Exactly and only the lines from the one with "[10:18.99-10:19.99]" through the last line of the records need to be set down; please skip the pictures.

** The records follows **

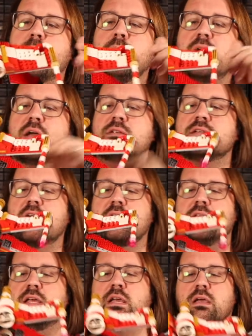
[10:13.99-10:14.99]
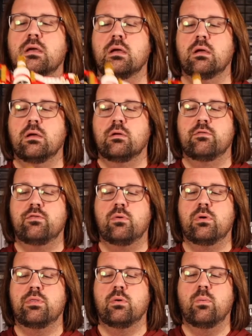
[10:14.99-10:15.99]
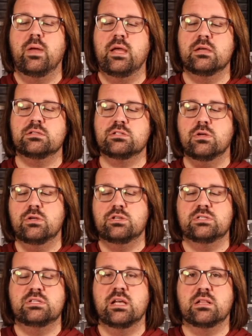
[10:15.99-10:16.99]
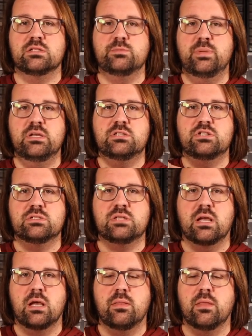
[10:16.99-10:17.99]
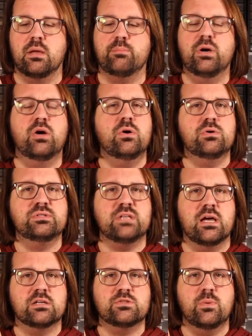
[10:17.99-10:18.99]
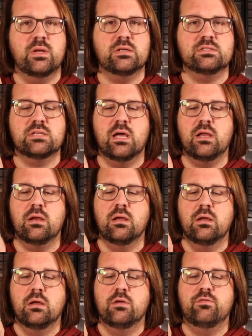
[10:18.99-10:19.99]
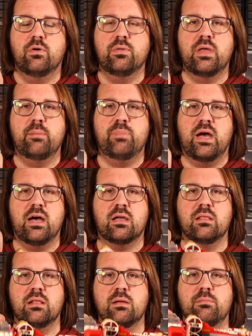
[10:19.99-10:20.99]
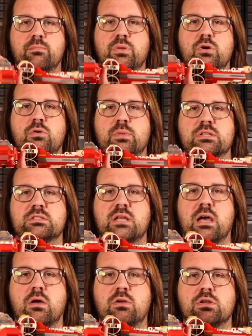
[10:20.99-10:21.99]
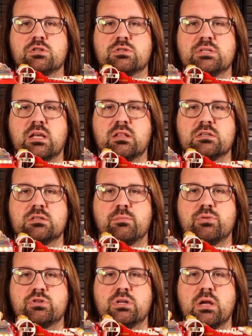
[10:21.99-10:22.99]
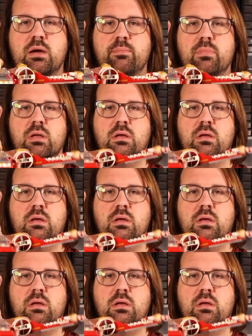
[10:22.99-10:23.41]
band technique for the wings. So you just take this piece, just like on like Poe's X-Wing set, fold that back, and then boom, it's down. You just take this and push it up,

** End of The records **

Answer box
[10:18.99-10:19.99]
[10:19.99-10:20.99]
[10:20.99-10:21.99]
[10:21.99-10:22.99]
[10:22.99-10:23.41]
band technique for the wings. So you just take this piece, just like on like Poe's X-Wing set, fold that back, and then boom, it's down. You just take this and push it up,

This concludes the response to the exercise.